Note: Replace cudatoolkit=11.0 in the install.sh with the appropriate CUDA version on your machine or cpuonly when installing on a machine without a GPU.

You now see three images of green hills with its image name printed in the terminal. This is because the default search query is ‘Green hills’ and the default searching directory is image folder of the project. You can provide your own search query and searching directory by passing them as arguments. The CLI arguments available are:

Arguments Default Description
-p or –path images/ Path to Image Folder
-q or –query ‘Green hills’ Search Query
-c or –count 3 Number of images to return


Now if i run the following command, i see a beautiful image containing a rainbow.

$ python3 search.py -p ~/py_works/notebooks/images/ -q 'Rainbow' -c 1

Rainbow

Change the searching query and searching directory and you probably find the image you want.

Inspecting Search Script

After the required dependencies are installed using install.sh, you can run the searching script.

# Search Script

import torch
import clip
from PIL import Image
import cv2
import os
import argparse

device = "cuda" if torch.cuda.is_available() else "cpu"

if device == "cuda":
    torch.cuda.empty_cache()
    
model, preprocess = clip.load("ViT-B/32", device=device)

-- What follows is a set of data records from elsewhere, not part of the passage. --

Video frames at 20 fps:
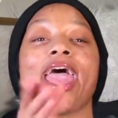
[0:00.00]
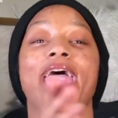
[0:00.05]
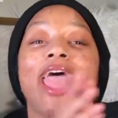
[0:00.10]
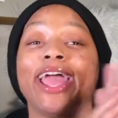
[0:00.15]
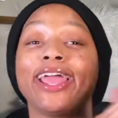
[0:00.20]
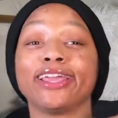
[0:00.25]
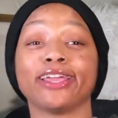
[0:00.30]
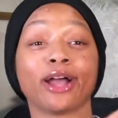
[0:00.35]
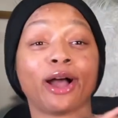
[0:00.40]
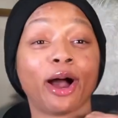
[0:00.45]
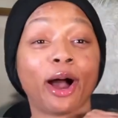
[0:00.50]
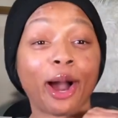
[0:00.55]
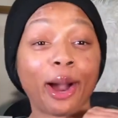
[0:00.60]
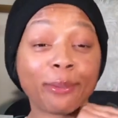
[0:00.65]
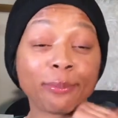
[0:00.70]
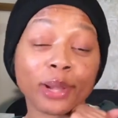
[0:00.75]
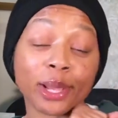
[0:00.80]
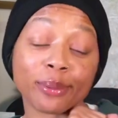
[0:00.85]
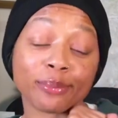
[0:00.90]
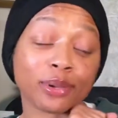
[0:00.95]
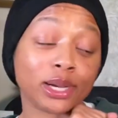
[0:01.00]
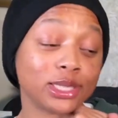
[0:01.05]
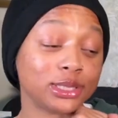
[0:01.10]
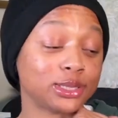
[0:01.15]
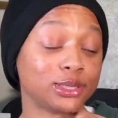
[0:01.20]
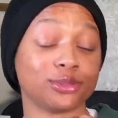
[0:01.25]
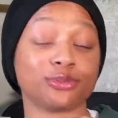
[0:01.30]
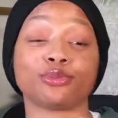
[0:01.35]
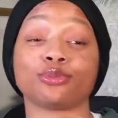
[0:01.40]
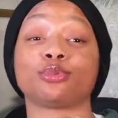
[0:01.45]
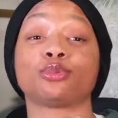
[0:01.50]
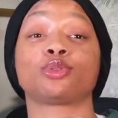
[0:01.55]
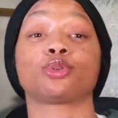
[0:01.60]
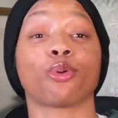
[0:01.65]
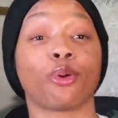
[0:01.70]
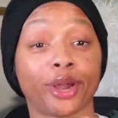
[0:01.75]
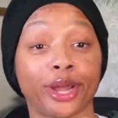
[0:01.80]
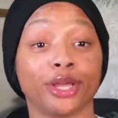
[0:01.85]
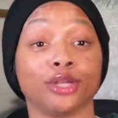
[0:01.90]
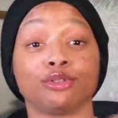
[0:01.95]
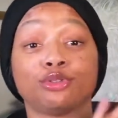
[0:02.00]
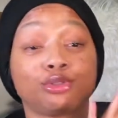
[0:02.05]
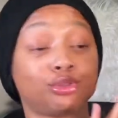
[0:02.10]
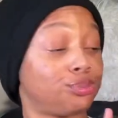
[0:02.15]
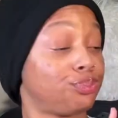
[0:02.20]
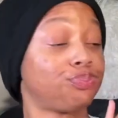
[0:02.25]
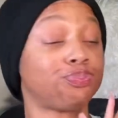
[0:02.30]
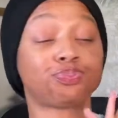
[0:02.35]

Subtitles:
And y'all, I made my shit from scratch.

parser = argparse.ArgumentParser(description='Image Search')
parser.add_argument('-p', '--path', type=str, default='images/', help='Path to Image folder')
parser.add_argument('-q', '--query', type=str, default='Green hills', help='Search Query')
parser.add_argument('-c', '--count', type=int, default=3, help='Number of images to return')

args = parser.parse_args()

images_path = None

def read_images(path):
    global images_path
    images_path = os.listdir(path)
    images = torch.empty((len(images_path),3,224,224))
    
    for i, img_path in enumerate(images_path):
        img = Image.open(path+img_path)
        images[i] = preprocess(img)
        
    images = images.to(device)
    return images

def tokenize_text(search_query):
    search_query = clip.tokenize(search_query).to(device)
    return search_query

def find_images(images, search_query, result_count):
    with torch.no_grad():
        img_probs, query_probs = model(images, search_query)
        idxs = (-query_probs).argsort().cpu().numpy()[0][:result_count]
    
    for idx in idxs:
        print(images_path[idx])
        img = cv2.imread(args.path+images_path[idx])
        img_resize = cv2.resize(img, (500,500))
        cv2.imshow(images_path[idx], img_resize)

    cv2.waitKey(0)
    cv2.destroyAllWindows()
    

images = read_images(args.path)
search_query = tokenize_text(args.query)

find_images(images, search_query, args.count)


The code is simple. After the arguments have been parsed, we read all the images present in searching directory and preprocess it using the preprocess() of the CLIP model. The search query can also be tokenized in the similar way using tokenize(). For our purpose, we can simply pass the preprocessed batch of images and searched query to the model. The model returns the cosine similarities between the corresponding image and query, times 100. The values is then sorted in descending order and the requested number of corresponding image is displayed.